YOUNGSTOWN Offering a warm place to sleep



People living paycheck to paycheck who suddenly lose a job can need emergency shelter.
By ROGER G. SMITH
CITY HALL REPORTER
YOUNGSTOWN -- Monday night's temperatures dropped into the teens. A steady wind left temperatures feeling like the single digits.
Nights like those are why Bob Altman and the Rev. David Sherrard have spent the past dozen years bringing homeless people inside and out from the cold.
"Our goal continues to be that no one freezes to death because they have nowhere to sleep," said Altman, a program director at the Help Hotline Crisis Center. He coordinates the cold-weather emergency-shelter program for the homeless in Mahoning County.
The emergency-shelter program, with the help of the county's many social agencies, is entering its 13th year.
There is never a shortage of clients, officials said Monday.
The previous night was an easy reference. Seventy-five people stayed overnight Sunday at the Rescue Mission of the Mahoning Valley, said the Rev. Mr. Sherrard, the mission's executive director.
Getting services
A multitude of agencies work together to direct homeless to the mission between 9 p.m. and 7:30 a.m. every day, December through March.
Someone who needs a place to stay for the night needs only to call Help Hotline at (330) 747-2696.
Help Hotline will direct the person to a place they can stay for the night, usually the mission. A cab will deliver homeless people to the mission if they are more than a mile from the building on Martin Luther King Boulevard.
The mission has space for up to 130 people.
The $7,000 a year spent on emergency sheltering for the homeless comes from the city, county, United Way and several foundations. A variety of other social-service agencies also lend help, such as by offering counseling.
"There's a lot done with very little money involved," Altman said.

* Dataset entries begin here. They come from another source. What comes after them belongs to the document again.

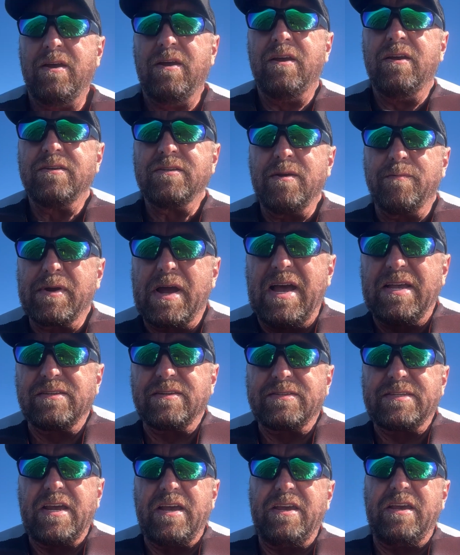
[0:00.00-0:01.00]
Some guys
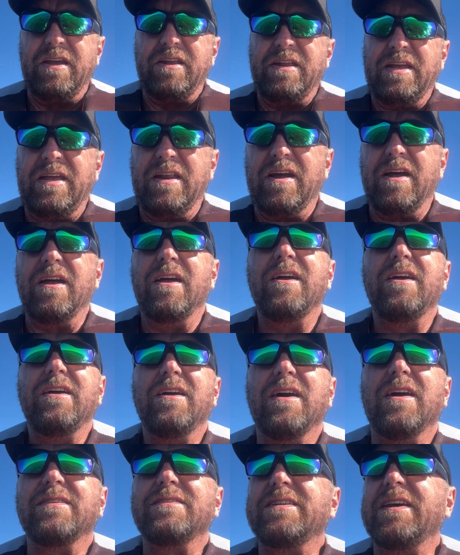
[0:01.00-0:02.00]
will tell you need a
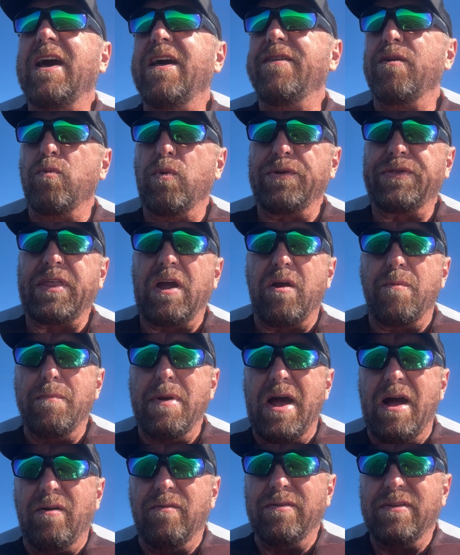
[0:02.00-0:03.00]
tether with their
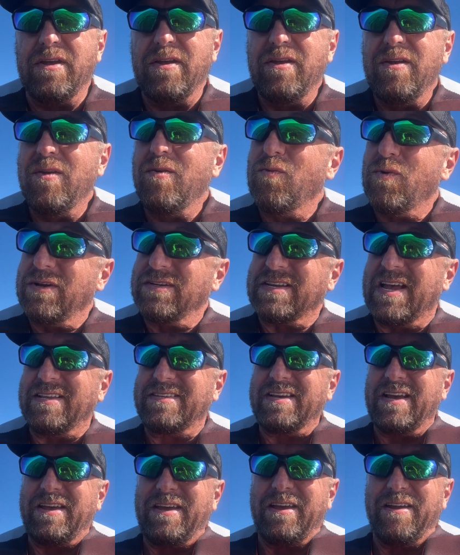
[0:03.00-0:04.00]
mount. What does that
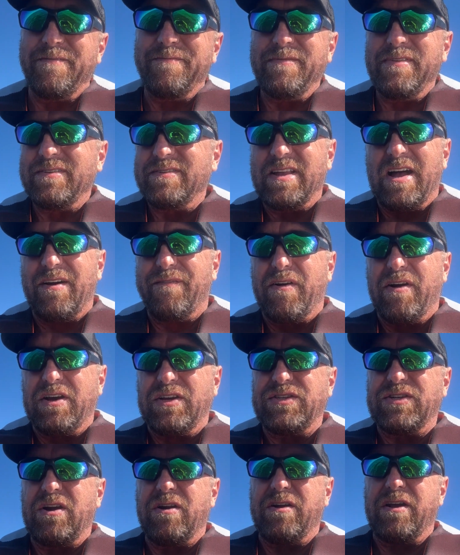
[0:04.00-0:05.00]
tell you? It's not very
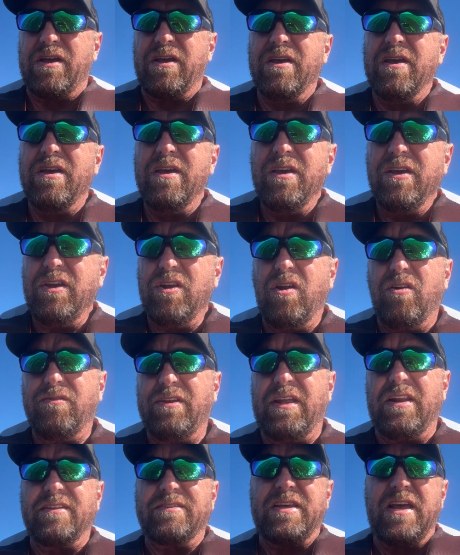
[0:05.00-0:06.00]
sturdy. You don't
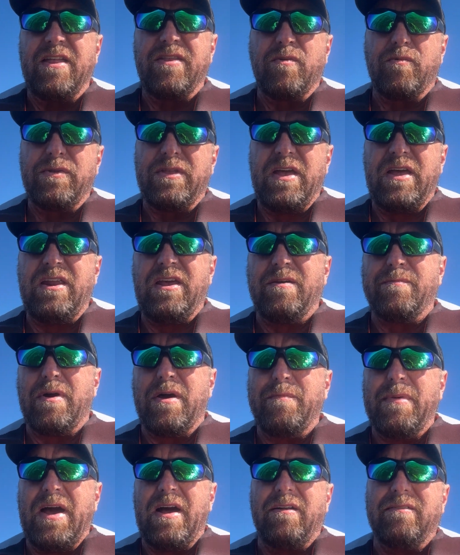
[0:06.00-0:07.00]
need a tether with any of my
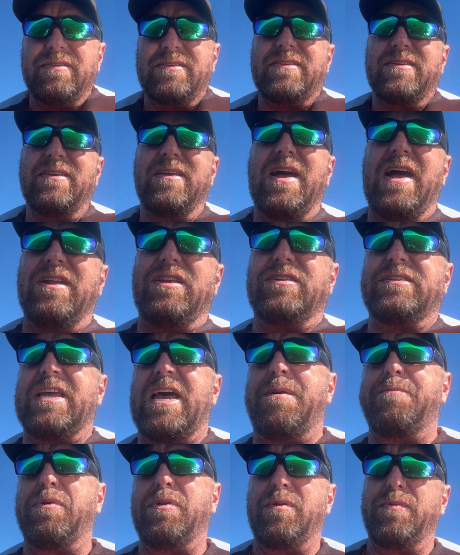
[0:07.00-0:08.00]
mounts. I just
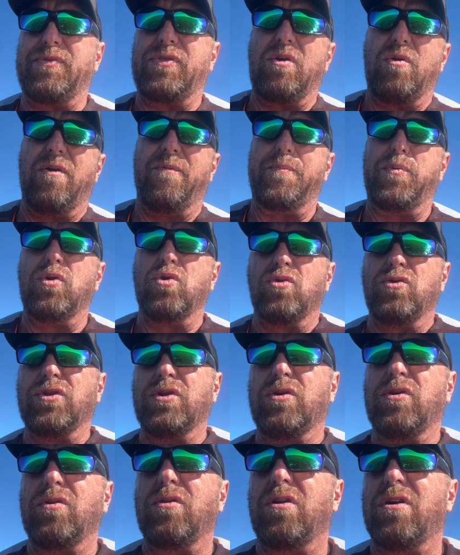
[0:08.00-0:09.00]
happen to throw a pool
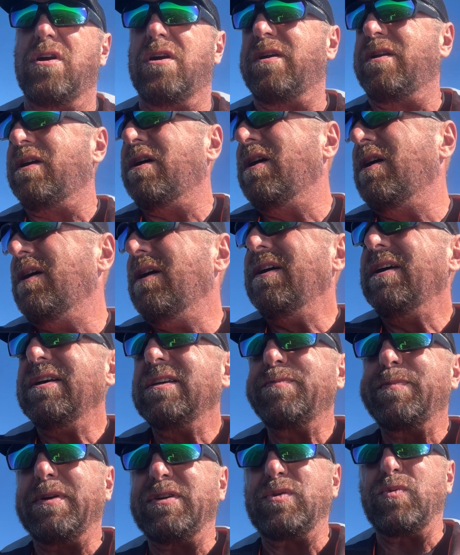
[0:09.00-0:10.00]
noodle on,
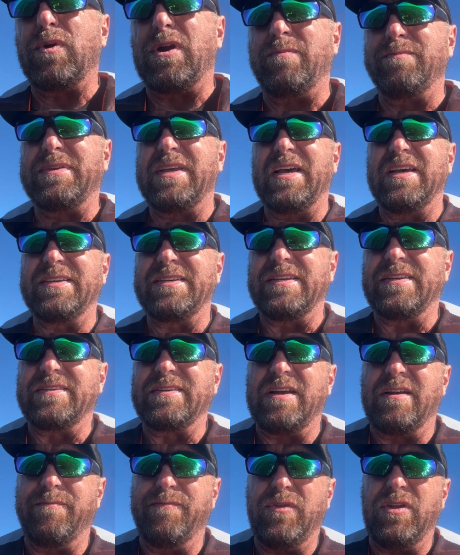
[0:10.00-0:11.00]
especially when I'm testing
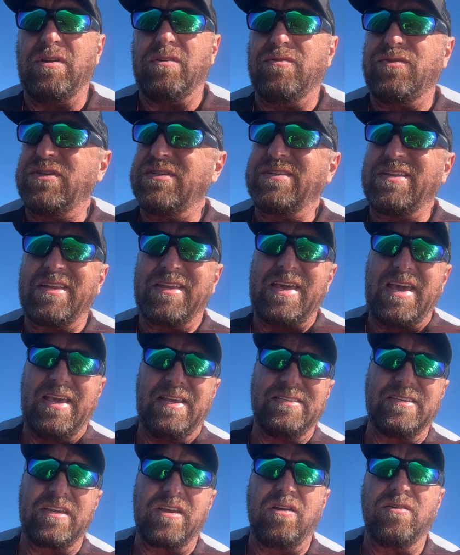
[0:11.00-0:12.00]
something new, just in
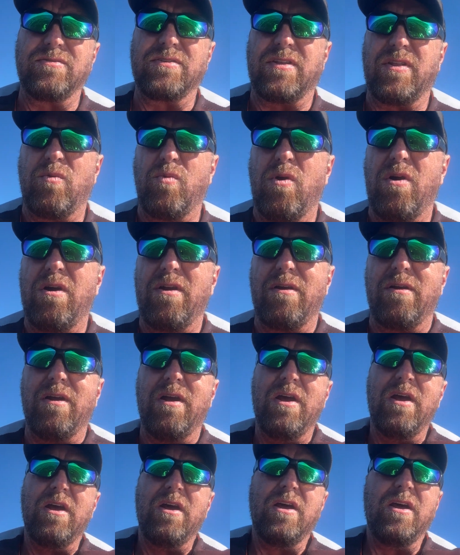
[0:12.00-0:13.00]
case it goes in the water.
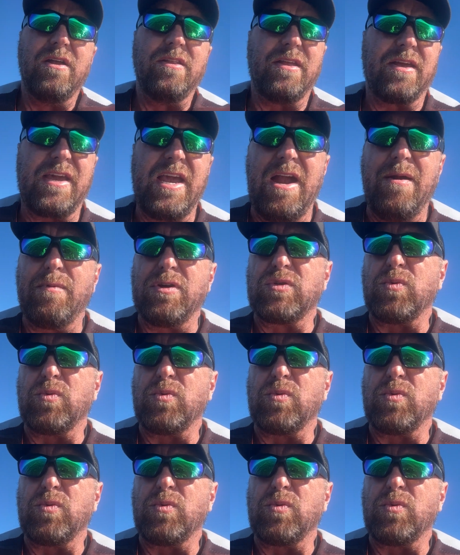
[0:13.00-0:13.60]
The camera's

The slumping economy is changing who needs emergency help, said Terry Vicars, a homeless case manager with Catholic Charities. It's not just the chronic homeless -- those who make living on the streets a lifestyle.
People living paycheck to paycheck who suddenly lose a job are just as likely to need the help on a nasty winter night, Vicars said. "People who are absolutely shocked to wake up one morning ... and be homeless," he said.
More women with children are showing up because welfare rolls are being trimmed, he added.
Since 1990, Help Hotline has taken 28,882 calls about emergency shelter. The shelter has taken in 16,165 people, among them 2,654 women and 825 children.